A U.S. company desiring to do business in Puerto Rico may choose to form a subsidiary entity as a domestic Puerto Rico company or register the U.S. company to do business in Puerto Rico. To determine the best option, the company should consult an attorney familiar with tax laws and the company’s business, structure and activities.
The purpose of this article is to provide information on the filing procedures for corporations and LLCs in Puerto Rico, whether a company is forming a new Puerto Rican entity or authorizing the U.S. company to do business there. The Puerto Rico General Corporations Act of 2009 indicates that it takes the General Corporation Law of Delaware as a model, so the laws in Puerto Rico will likely be familiar to those who form business entities in the United States. Still, there are differences in the filing requirements and procedures that can be significant.
Checking for Name Availability
As in Delaware, a corporation or LLC in Puerto Rico must have a name which can be distinguished from the names of other registered entities. The name will need to reflect certain corporate indicators:
- For a Corporation: Corporation, Corp., Incorporated, Inc., CRL, SRL (Note that abbreviations of like import used in other countries may also be used, but the company must then add “Corporation” or “Corp.” to the end of its name, with no change of the corporate name implied)
- For an LLC: Limited Liability Company, Compania de Responsabilidad Limitada, L.L.C., LLC, C.R.L., or CRL
Puerto Rico has a website that allows for a search of the entity name which can help determine if the name to be used is available. However, it is important to realize that the website does not reflect all filings at the time it is searched. Filings which have been submitted over the counter face a significant backlog in processing and it can often take several weeks or more for a filing such as a name amendment to be processed and appear on the online records.
Expansion of Online Filing Services
In recent months, Puerto Rico has made many more types of filings available online, including formation, qualification to do business, amendments and annual reports. Electronic filings provide more immediate evidence, (usually available upon filing) and the information for the company is usually updated on the website within a few days. Yet, because not all filings can be done online, and because there is still a significant backlog of over the counter filings that were submitted before online filing was possible, the website will not necessarily reflect the current name of all companies. Keep in mind a possible conflict could be missed on a search of the website.
Completing the Forms
Incorporation: As in Delaware, the company must file a Certificate of Incorporation which requires such basic information as the name of the corporation, the registered agent and office in Puerto Rico, the number and value of the authorized shares, the purposes (a general purpose clause may be used) and the name and address of the incorporator.

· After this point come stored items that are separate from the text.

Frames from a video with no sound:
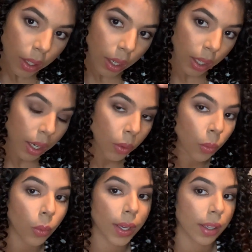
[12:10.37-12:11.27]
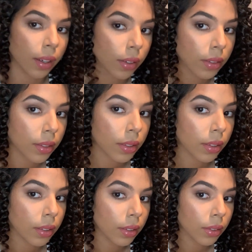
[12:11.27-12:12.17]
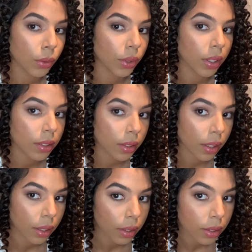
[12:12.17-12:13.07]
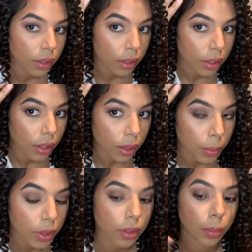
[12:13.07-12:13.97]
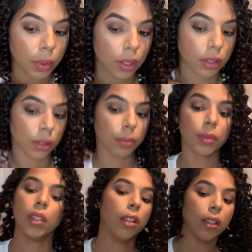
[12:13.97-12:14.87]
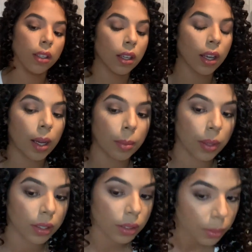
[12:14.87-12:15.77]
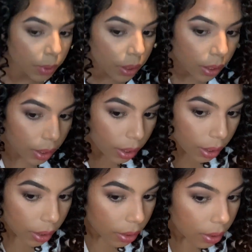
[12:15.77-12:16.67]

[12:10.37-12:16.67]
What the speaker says: I got white hairs. Do y'all see that? I must have plucked them. I plucked them and then I get like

In addition, there are requirements not found in a standard Delaware Certificate of Incorporation form. If the faculties of the incorporators will end upon the filing of the Certificate of Incorporation, the names of the directors who will act until the first meeting of members must also be provided. Also, the corporation must choose whether its term of existence will be perpetual, indefinite or if it will end on a specific date. In addition to these required matters, a corporation may wish to include other provisions regarding directors’ and shareholders’ liability, rights, etc.
LLC Formation: In addition to the company name and the name and address of the registered agent (which is the required information for a Delaware limited liability company), companies wishing to form an LLC in Puerto Rico must also include a statement of purposes, the name and address of each person authorized to file the certificate of formation, the name and address of the people who will act as administrators until the first meeting of members and the term of existence. Other optional clauses may also be included.
Certificate of Authorization to Do Business of a Foreign Corporation or of a Limited Liability Company: In addition to the basic information that is usually requested on these types of applications, Puerto Rico is somewhat unusual in that it also requires the company to list its current assets and liabilities in the certificate.
Filing the Forms: As mentioned above, it is now possible to file these certificates online in Puerto Rico. The person filing must be one of the following:
- Employee or owner of the company
- Certified Public Accountant
In certain cases, however, the filing must be submitted over the counter. Puerto Rico’s online system automatically inserts a comma directly before the corporate indicator in the company name (i.e. ABC Company, Inc.). If the name of the company does not include this comma, the online filing system cannot be used. Similarly, the online filing system only allows the name to be displayed on the certificate in all capital letters. If the company does not wish this formatting for the name on its certificate, it must submit the filing over the counter. If the filing is not submitted online, an original signature is required.
Puerto Rico’s basic process for forming or registering entities is very similar to other U.S. states, and as the new online filing system develops and becomes more widely used, the process should become simpler, quicker and more straightforward.
This article is provided for informational purposes only and should not be considered, or relied upon, as legal advice.